» Problem description: The response should contain only the line with "[0:00.33-0:00.67]" and every line after it to the end of the listing below, duplicated exactly; no picture belongs in it.

» Source data:
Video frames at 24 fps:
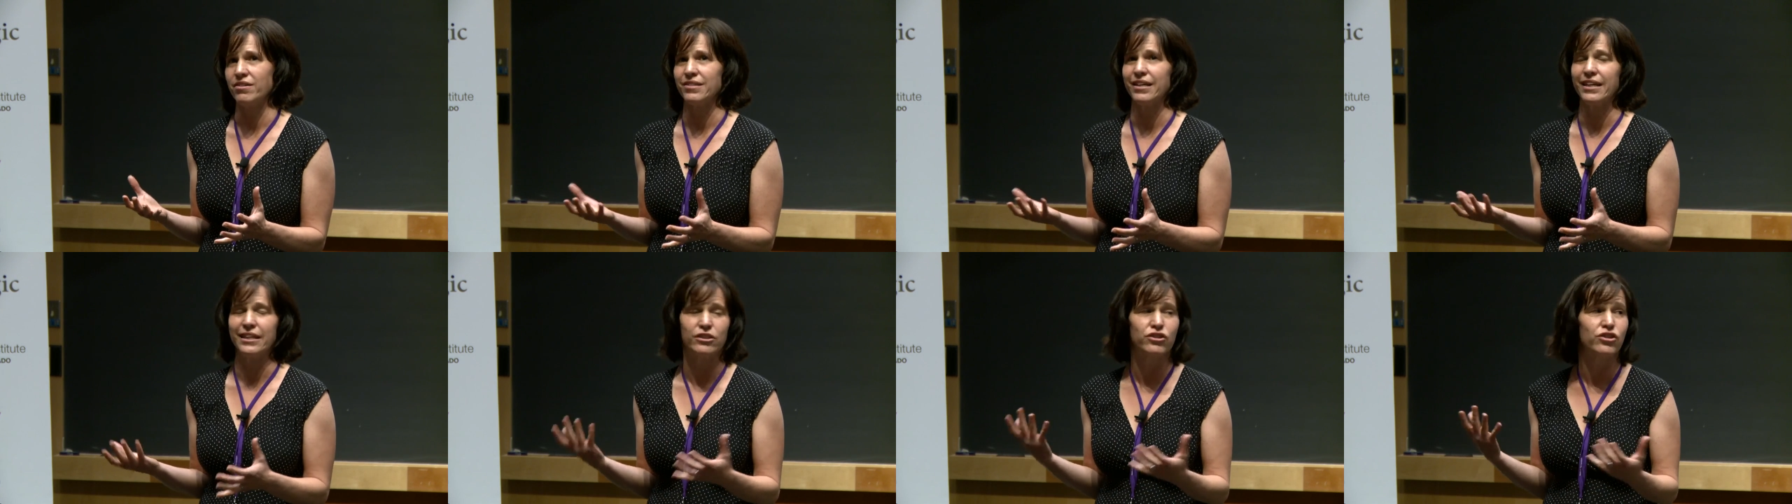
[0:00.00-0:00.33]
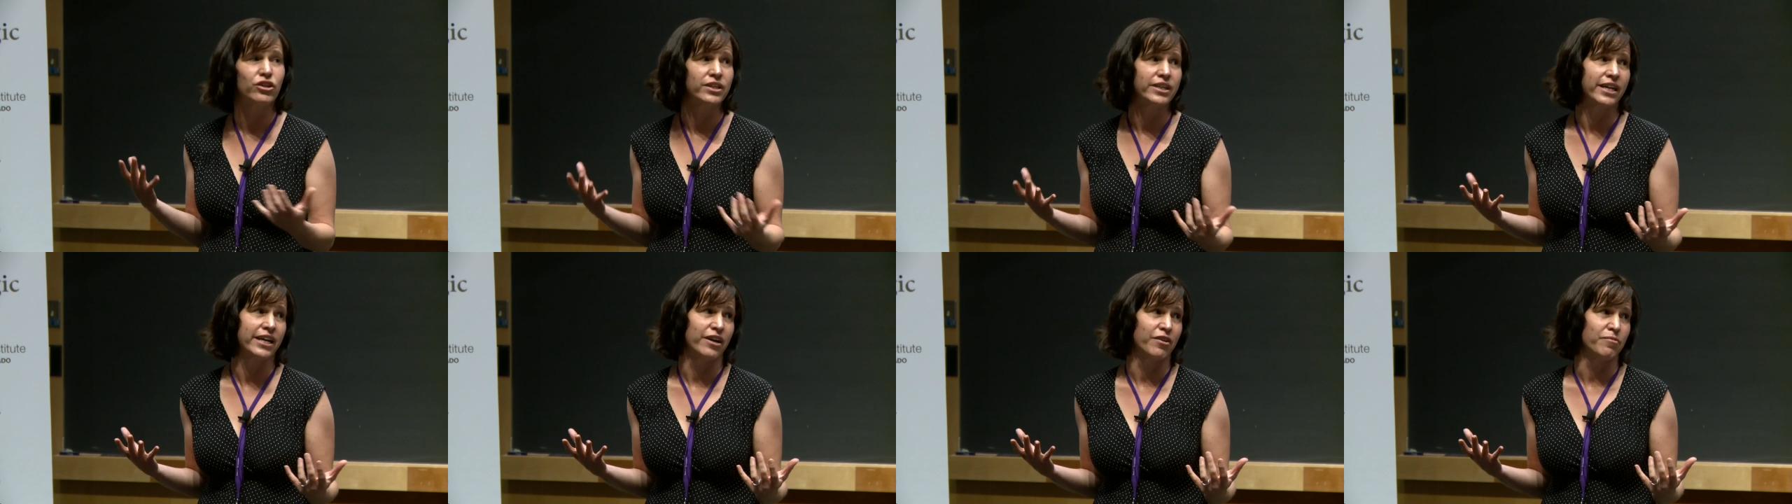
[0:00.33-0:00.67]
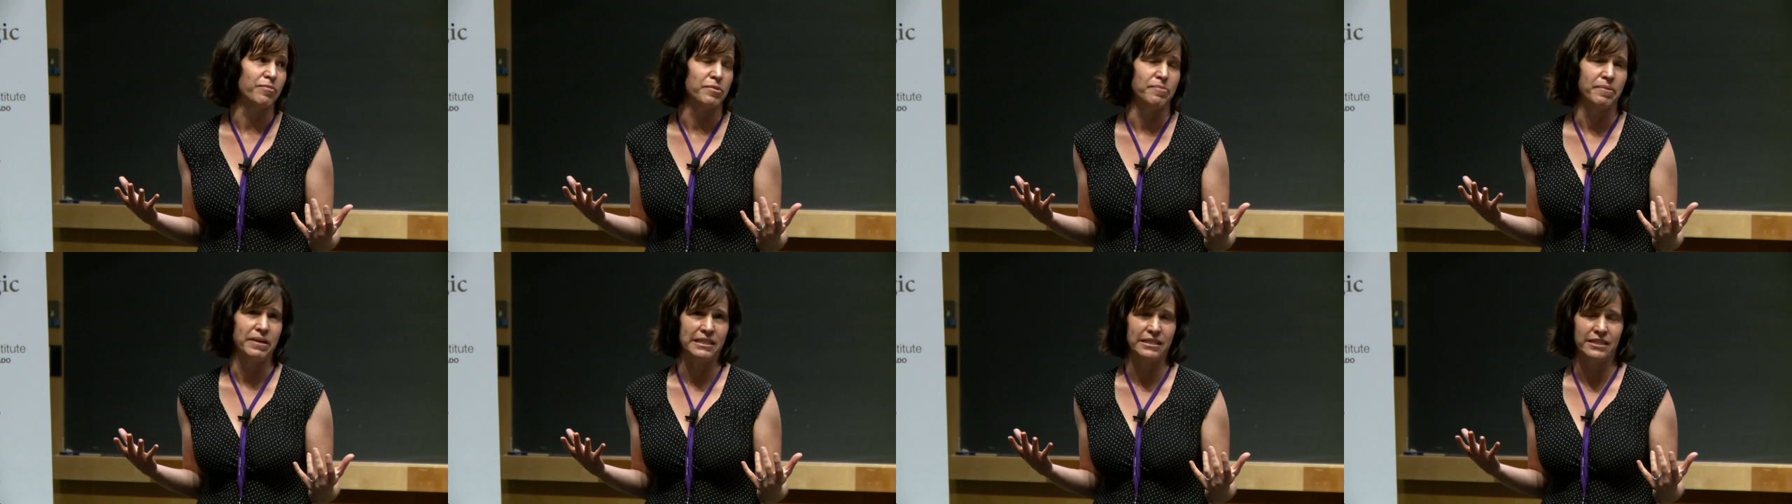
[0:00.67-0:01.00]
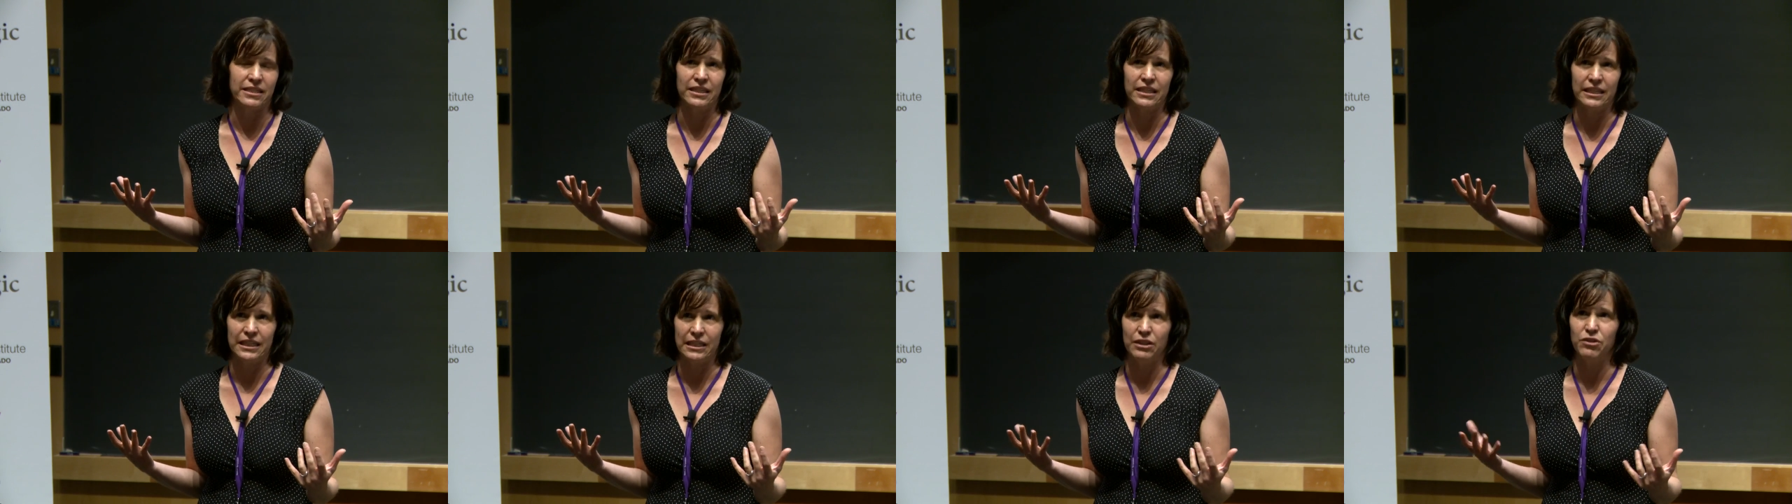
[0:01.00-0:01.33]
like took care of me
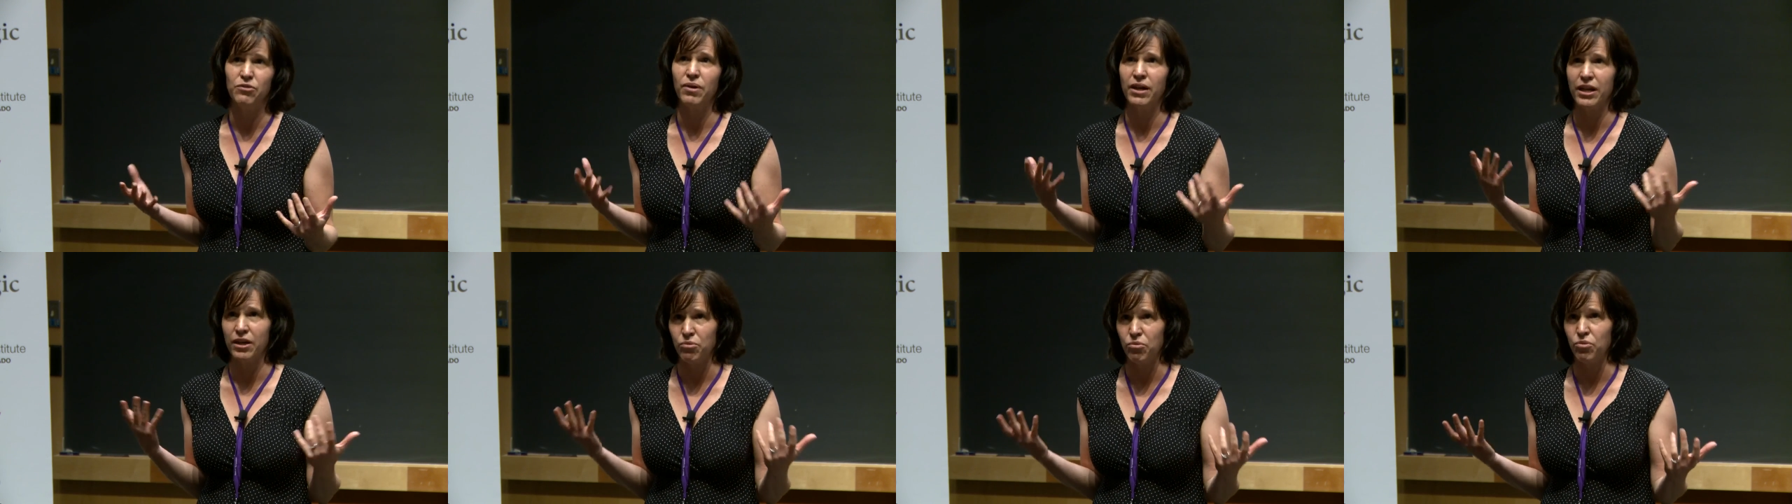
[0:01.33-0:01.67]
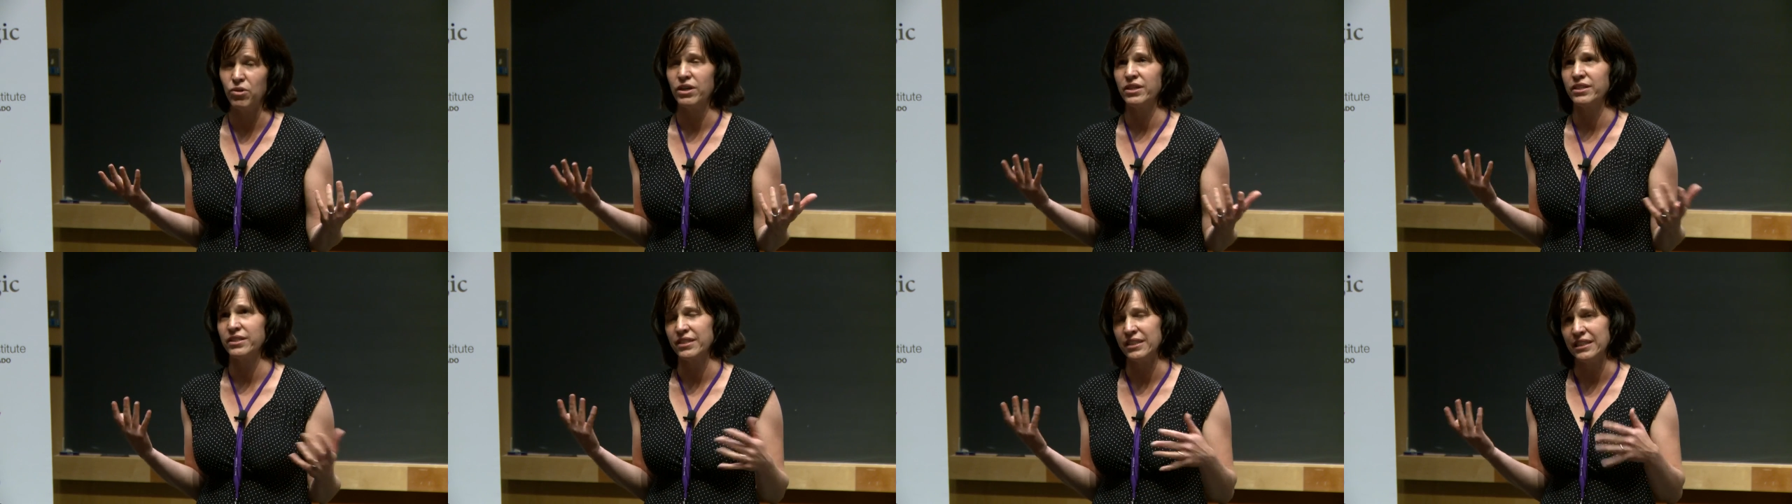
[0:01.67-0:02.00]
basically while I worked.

» Answer section:
[0:00.33-0:00.67]
[0:00.67-0:01.00]
[0:01.00-0:01.33]
like took care of me
[0:01.33-0:01.67]
[0:01.67-0:02.00]
basically while I worked.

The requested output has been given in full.